Nakano et al (56) used ClinPro Tools software to create prediction models for the ten most prevalent serotypes in Japan, but were only able to validate the assay for three serotypes (3, 15A, and 19A). Subsequently Pinto (57), through the use of biomarker peaks and using the BioNumerics 7.6 software, found encouraging results but only with the serotypes
6A, 6B, 6C, 9N, 9V and 14. However, both authors conclude that it is necessary to carry out an external validation to corroborate the true reproducibility of the evaluated approaches.
In this work, five classifier models were calibrated using the ClinPro Tools software, of which the recognition capacity and cross-validation values showed greater efficiency for the GA/k-NN and SNN algorithms. An important result to highlight is the following, and it is that in accordance with what was found in the unsupervised analysis, more precisely in the two-dimensional figure, it is that the peaks selected to be able to make this figure, are in agreement with the peaks used by some of the classifying models, providing more robustness to the results obtained.
When implementing these models independently, low sensitivity and specificity values were observed, which is an inappropriate option to use them in this way as a screening technique for the serotyping of unknown isolates. However, when applying both algorithms in parallel and combined, a notable improvement in specificity (82%) and therefore in the positive predictive value (81%) was achieved.
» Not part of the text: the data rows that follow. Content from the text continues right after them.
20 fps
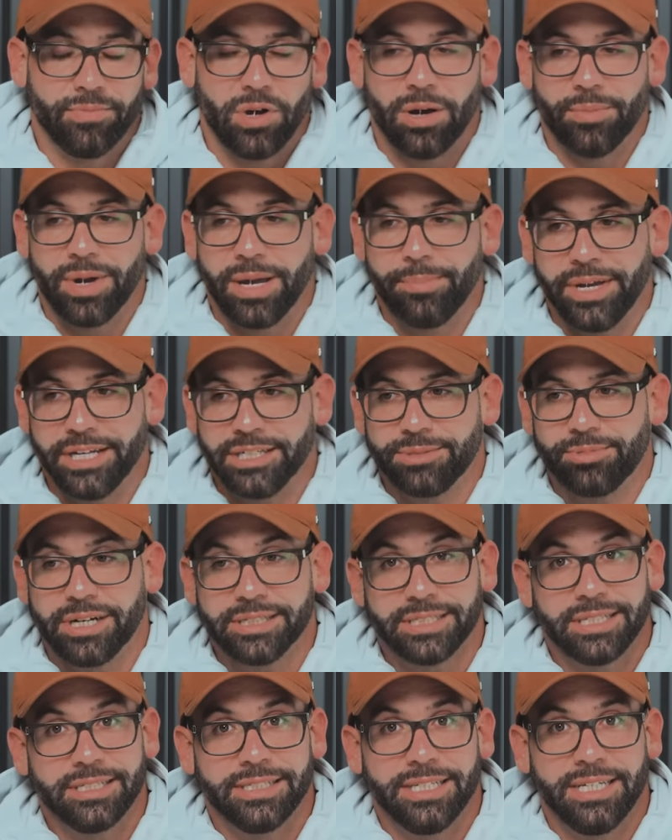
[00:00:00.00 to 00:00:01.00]
All my bench
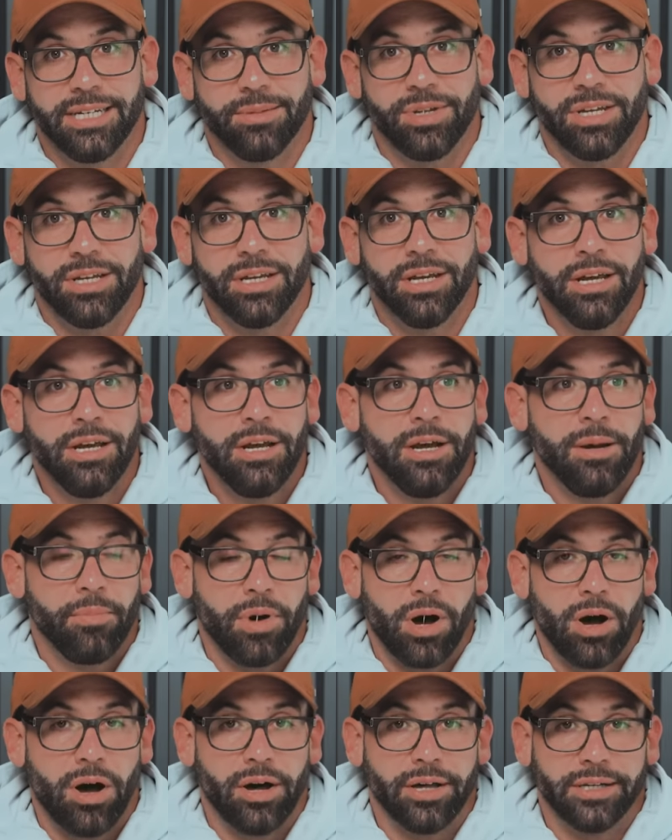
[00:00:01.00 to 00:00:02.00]
presses need to be
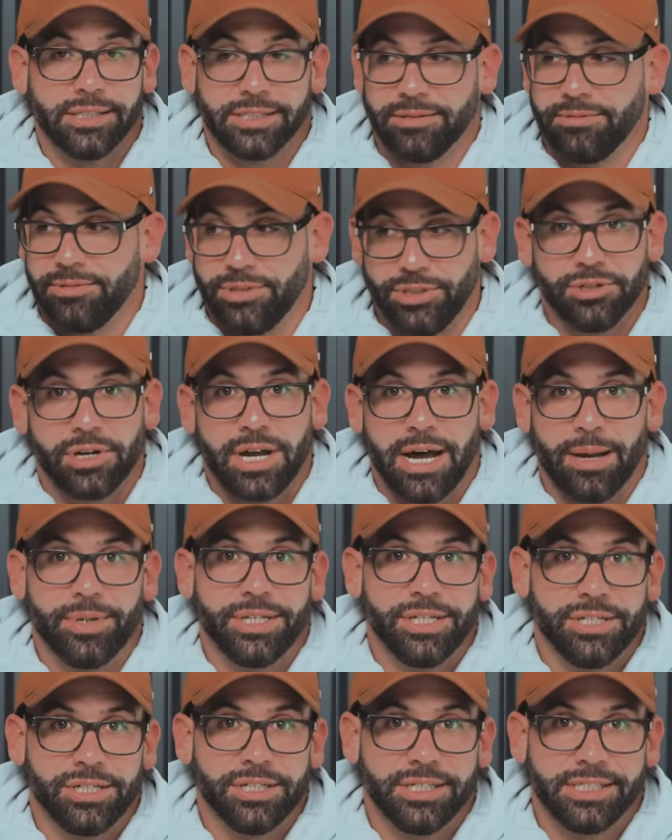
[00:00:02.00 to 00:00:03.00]
paused to
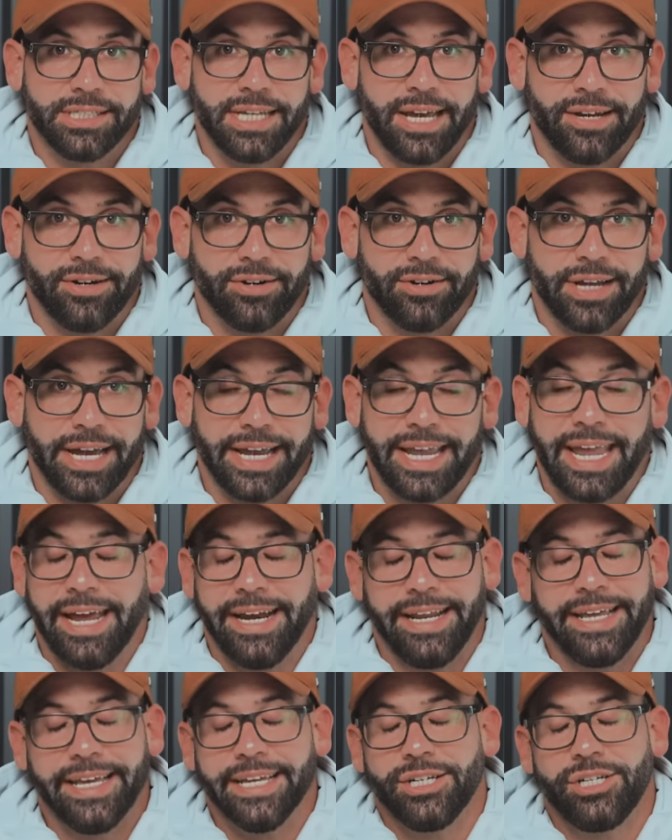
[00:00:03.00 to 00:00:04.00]
competition standard. I
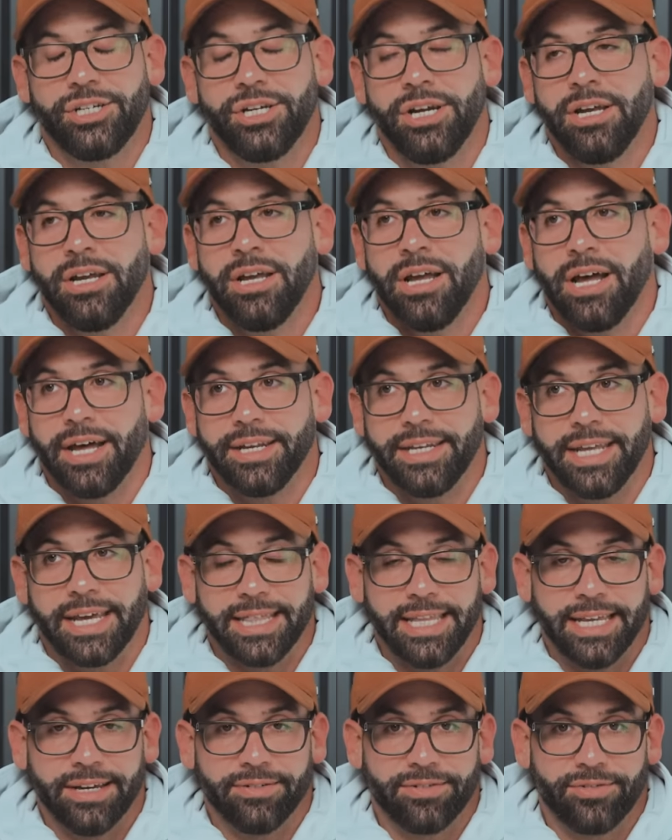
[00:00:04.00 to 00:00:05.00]
can't hitch a
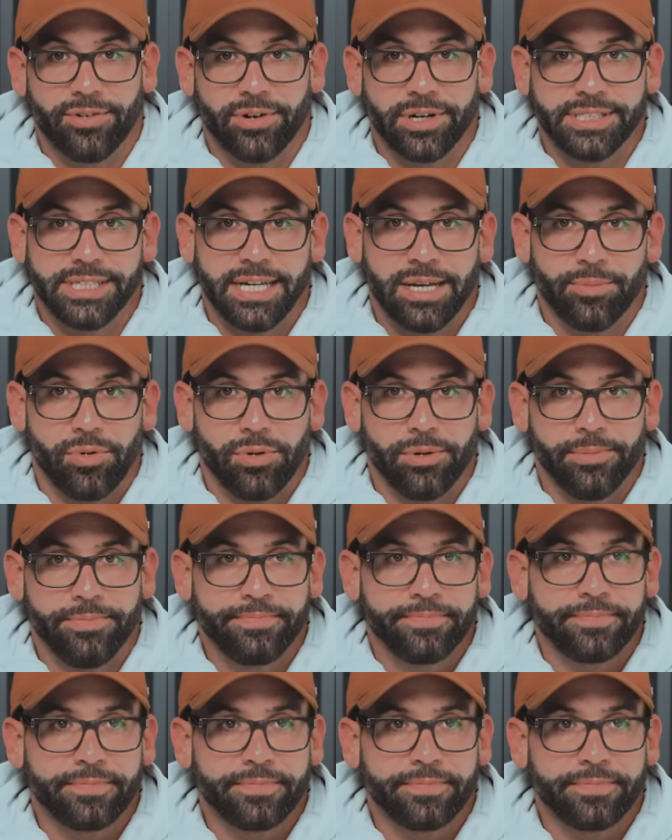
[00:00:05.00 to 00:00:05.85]
deadlift, for example.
However, negative sensitivity and predictive value values continued to be around 60%, yielding inconclusive results in 37/100 isolates.
As a perspective to improve the predictive parameters, we can mention the increase in the number of isolates both to create the training set as well as the number of isolates to challenge.
Although the results obtained for this work were not as expected, by implementing the models developed in the form of screening, the use of antisera was reduced by 10.2% compared to the blindly Quellung technique.
Undoubtedly, the development and application of EM has contributed to meeting the demands in the field of microbiological diagnosis due to the important advantages it presents compared to more traditional methodologies. Among these advantages, its versatility can be mentioned (since it can be applied to bacterial, mycological, virus, parasite cultures, even from the clinical sample itself). Additionally, minimal sample preparation is required and it is a fast, easy-to-use analysis technique that allows parameters to be evaluated in real time (58).
In this work it was possible to demonstrate that the combination of MALDI-TOF MS and multivariate analysis allows the development of new strategies for the identification and characterization of Spn isolates of clinical importance. MALDI-TOF mass spectra generate a large amount of data, which requires appropriate analysis methods to make the most of the information contained in them. In this sense, multivariate analysis models (both supervised and unsupervised) allow extracting information from the spectra (multivariate data set) and correlating it with different properties of the samples.
The results of this work represent the bases to continue exploring the combination of MALDI-TOF MS with multivariate analysis, with prospects of improving the predictive parameters so that the developed models are robust and reliable. On the other hand, the development of this work provided a solid background in multivariate analysis as a tool to extract useful information and produce inferences from a large amount of data.
Finally, the possibility of projecting these methodologies to the study of other pathogens constitutes an added value as a future perspective.